Randy is working with a client that uses Pantheon for Drupal hosting and he loves the tools. After spending a good decade using cPanel on cheap hosts, the stability that WPEngine and Pantheon gives PHP developers the best hosting options around. The conversation moves into discussion of Heroku, as well.
Randy is diving back into the Chasms backend using Firebase Functions, which is written (by him) in Typescript. We discuss the ins and outs as to why Typescript was chosen, some pain points that cropped up along the way, Randy's attempt to rip it out, and ultimately why sticking with Typescript was necessary in this particular case. Alternative episode title: Typescript. Do I need this crap?
While continuing work on the Chasms app, Randy asks Don for his two cents on an approach to solving a document datastore (firestore) schema involving a many-to-many relationship. A discussion ensues to make sure the whole approach to the project is right.
Randy has started working on the Chasms project again, and after the previous episode with David Rogers, he chose to use (and learn) Vue.js to get it started.
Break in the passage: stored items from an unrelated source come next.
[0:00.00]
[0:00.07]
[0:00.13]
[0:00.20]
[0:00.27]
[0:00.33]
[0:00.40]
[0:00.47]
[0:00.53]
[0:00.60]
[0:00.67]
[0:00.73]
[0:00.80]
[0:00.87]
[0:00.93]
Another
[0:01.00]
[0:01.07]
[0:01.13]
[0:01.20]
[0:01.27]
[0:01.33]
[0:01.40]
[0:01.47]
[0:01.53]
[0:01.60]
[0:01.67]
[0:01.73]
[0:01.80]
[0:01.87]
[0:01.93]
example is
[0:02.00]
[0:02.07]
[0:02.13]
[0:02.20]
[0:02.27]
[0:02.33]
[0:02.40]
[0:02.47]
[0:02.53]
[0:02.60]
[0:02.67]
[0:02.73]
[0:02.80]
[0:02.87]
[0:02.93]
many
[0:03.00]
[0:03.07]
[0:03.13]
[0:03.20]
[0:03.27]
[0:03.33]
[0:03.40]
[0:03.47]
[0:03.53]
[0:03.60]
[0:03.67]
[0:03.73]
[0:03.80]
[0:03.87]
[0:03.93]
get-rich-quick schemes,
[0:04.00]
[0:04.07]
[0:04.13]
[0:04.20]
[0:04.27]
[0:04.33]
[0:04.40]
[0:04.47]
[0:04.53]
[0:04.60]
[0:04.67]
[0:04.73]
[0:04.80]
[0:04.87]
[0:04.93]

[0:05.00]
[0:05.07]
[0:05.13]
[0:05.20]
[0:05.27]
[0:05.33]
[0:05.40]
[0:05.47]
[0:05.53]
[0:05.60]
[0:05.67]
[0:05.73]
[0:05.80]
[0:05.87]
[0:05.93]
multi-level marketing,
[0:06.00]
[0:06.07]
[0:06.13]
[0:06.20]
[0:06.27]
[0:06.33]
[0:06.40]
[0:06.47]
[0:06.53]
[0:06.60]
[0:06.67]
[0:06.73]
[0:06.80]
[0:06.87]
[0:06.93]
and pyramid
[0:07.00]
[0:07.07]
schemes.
Don and Randy discuss the various libraries being used to build the app, along with some strategies for other folks to get started with the framework.
As a continuation to a previous episode, Don discusses why he's going to roll up his sleeves and handle a data-gathering project himself. He attempts to support his choice using a reference to a Liam Neeson movie quote and Randy begins berating Don with more Liam Neeson movie examples than is appropriate. Along the way, the discussion covers some good considerations about business management, outsourcing, training in-house, and how hand-on work can ruin actual job duty focus.
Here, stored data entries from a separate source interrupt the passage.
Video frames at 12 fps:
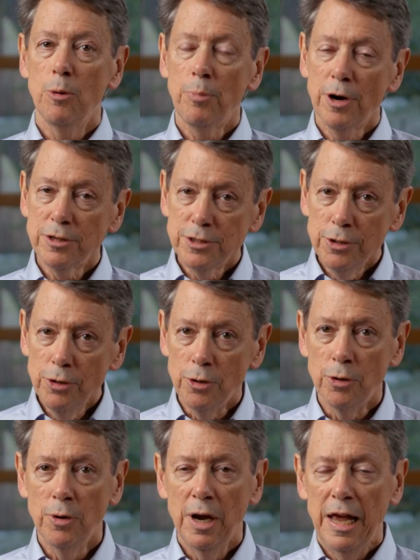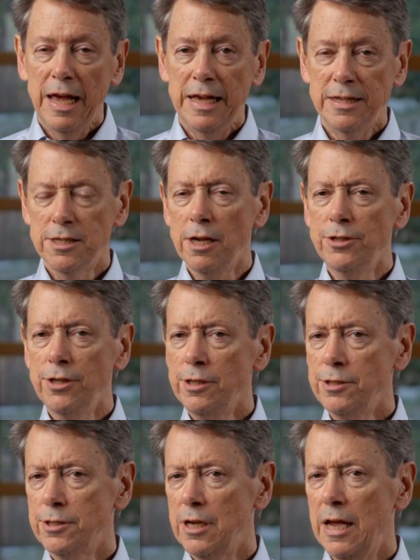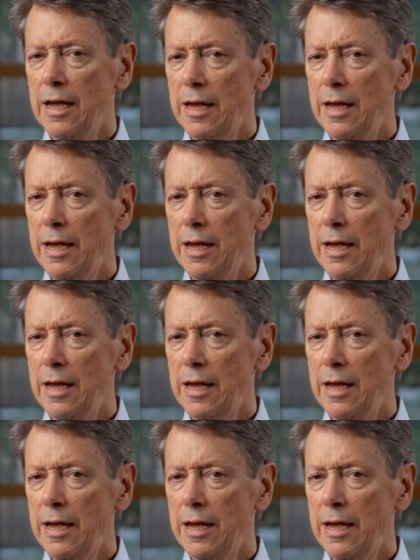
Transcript: Part two is not just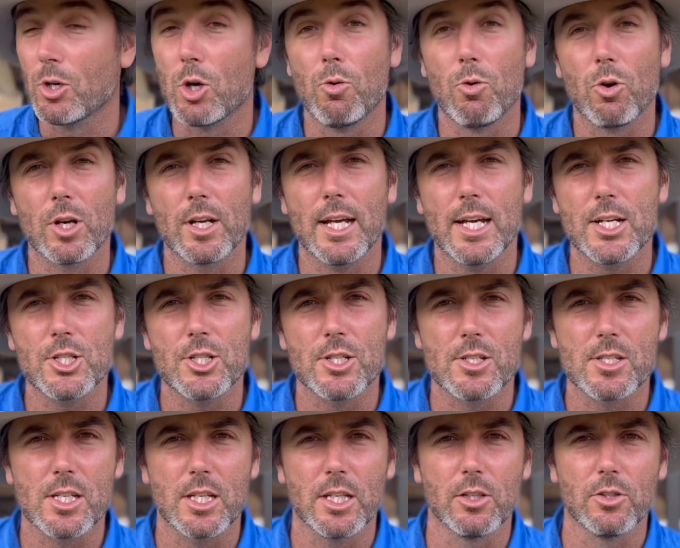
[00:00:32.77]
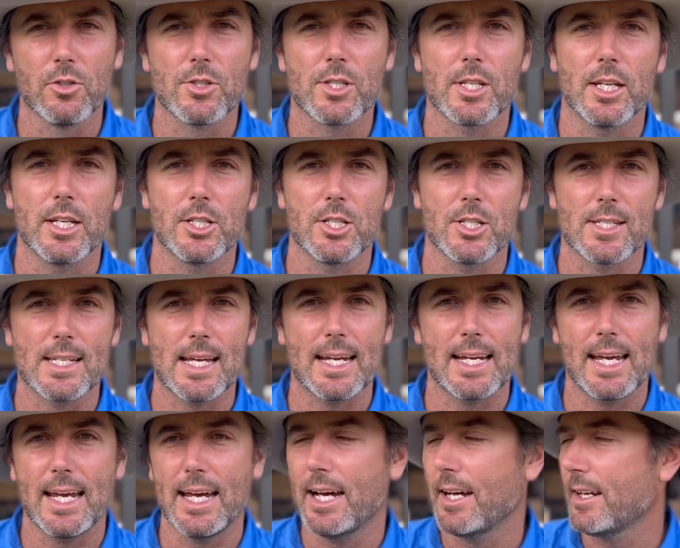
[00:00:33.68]
coordination skills and just
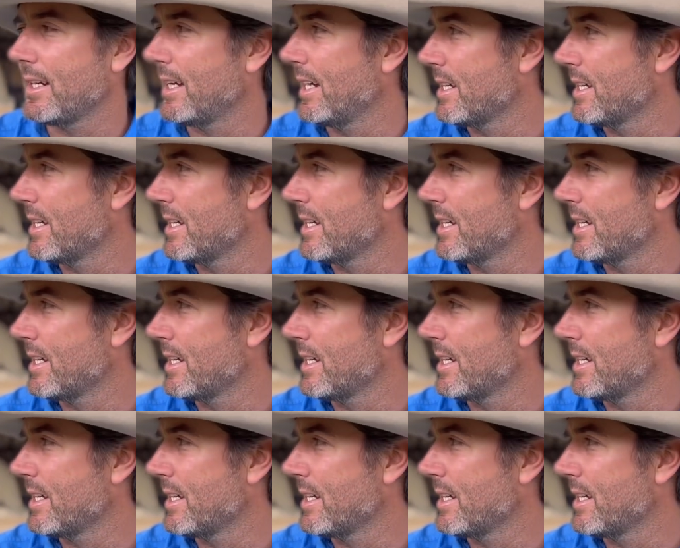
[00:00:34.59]
hang out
We interview David Rogers (a.k.a Al-the-X) about his career path among the front-end frameworks and his latest roles for firms switching from Angular and Backbone to Vue. A very valuable discussion takes place about why both firms chose Vue.js against a "shootout" of Angular, React, Ember, and RxJS, and how aspects of Vue worked well for the switch.
We begin talking about the career aspirations of sports officiants (tennis gigs) and upcoming technology projects Don wants to tackle, but it slowly morphs into a discussion about outsourcing, build/buy, and trying to maintain perfection simply because you have Subject Matter Expertise in a particular area (yes, the code stuff). The result was a great episode about self-reflection as you try to figure out what your role should be as you climb the management ladder, while still loving to build apps.
Randy has a possible conference presentation coming up in the next few weeks, so he gets Don to listen to the outline and poke some holes in the outline. Along the way, they discuss what Firebase Authentication is, why it's a worthwhile consideration for app builders, and what Randy needs to research to fill in the blanks.